While in 32 bits architecture could be due to getting a negative length passed to the make function in 64 bits that cannot happen but what can happen in both architectures is that if the length is a very big number the make function panics with panic: runtime error: makeslice: len out of range

This panic is different than using a number which isn’t that big but overpasses the maximum memory size available in the system, which is fatal error: runtime: out of memory

I can say now this because I’ve found panic: runtime error: makeslice: len out of range · Issue #38673 · golang/go · GitHub and I tried with a minimal main file that executed to get both different panics mentioned.

The good think is that v1.17.4 had a commit to fix the problem that could only happen in the 32 bits architecture, but later one it was another commit that limits the number to be of a reasonable size (storagenode/orders/ordersfile: Add reasonable size caps for orders/li… · storj/storj@41d86c0 · GitHub) and the commit also landed in the v1.17.4. Hence, v1.17.4 should fix this issue too.

at least for now moving the files seems to have solved the problems (the node is now 2h 36 min without restars) but can’t be sure tillsome days have passed.

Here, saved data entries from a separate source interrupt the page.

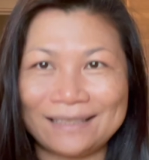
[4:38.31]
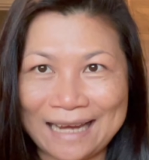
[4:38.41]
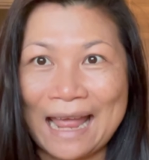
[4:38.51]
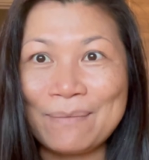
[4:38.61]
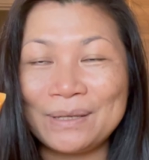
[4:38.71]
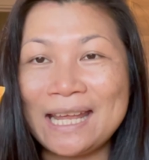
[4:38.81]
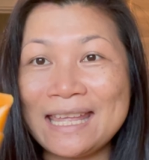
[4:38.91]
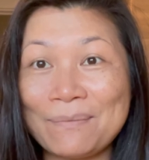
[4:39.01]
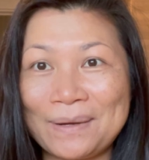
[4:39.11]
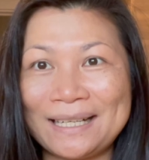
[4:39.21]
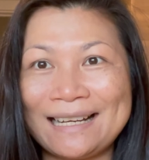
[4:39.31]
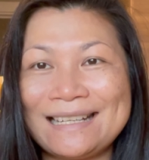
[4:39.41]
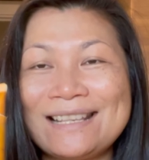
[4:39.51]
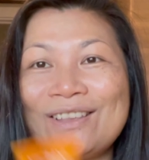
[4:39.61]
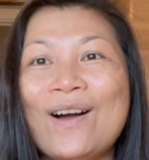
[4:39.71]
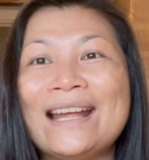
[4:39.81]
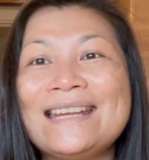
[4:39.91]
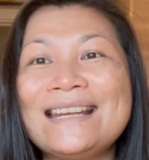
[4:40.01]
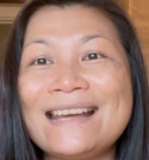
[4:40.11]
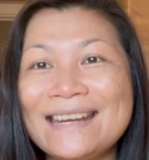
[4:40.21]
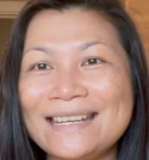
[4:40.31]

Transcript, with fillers: ใช้ไปได้อีกเป็นอาทิตย์2อาทิตย์เลย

You are safe, as far as no other corrupted order file is newly created, if that happens you have to proceed as before, until your node gets updated to v1.17.4.

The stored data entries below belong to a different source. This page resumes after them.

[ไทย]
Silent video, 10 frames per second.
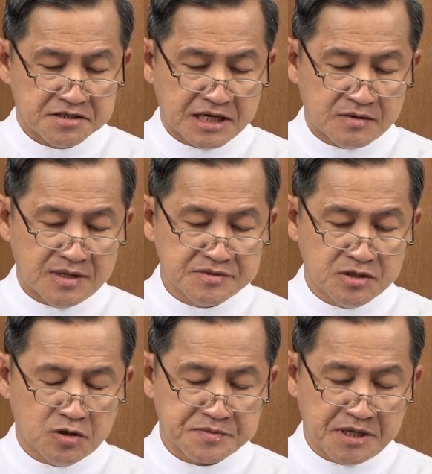แต่ความส
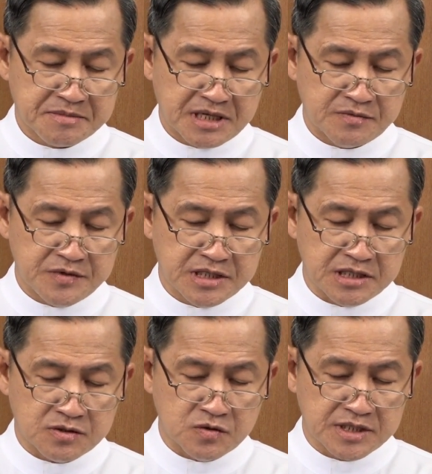งบท่ามกลางวิกฤ
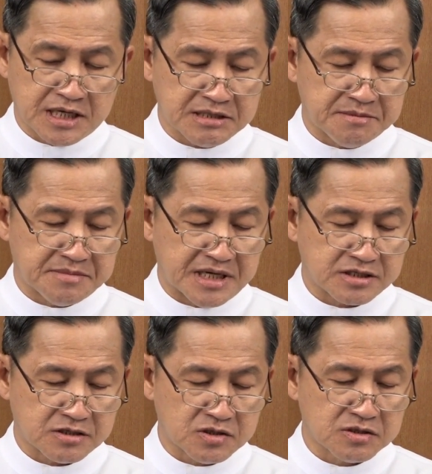ตยุกยากลำบาก
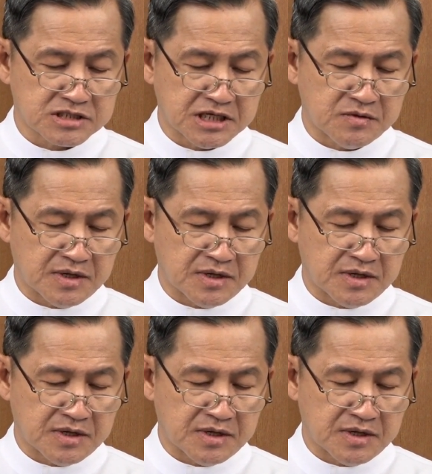จะต้องใช้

Note we are rolling out v1.17.4 and Docker images should be published in less than a week from now.

the weird thing about this is that I have 2 nodes runing on the same raspberry,and only 1 of them have had this issues

It isn’t weird at all. Basically one of your nodes has created a corrupted order file while the other hasn’t.
I 2 nodes running and I’ve been lucky that they have never had this problem.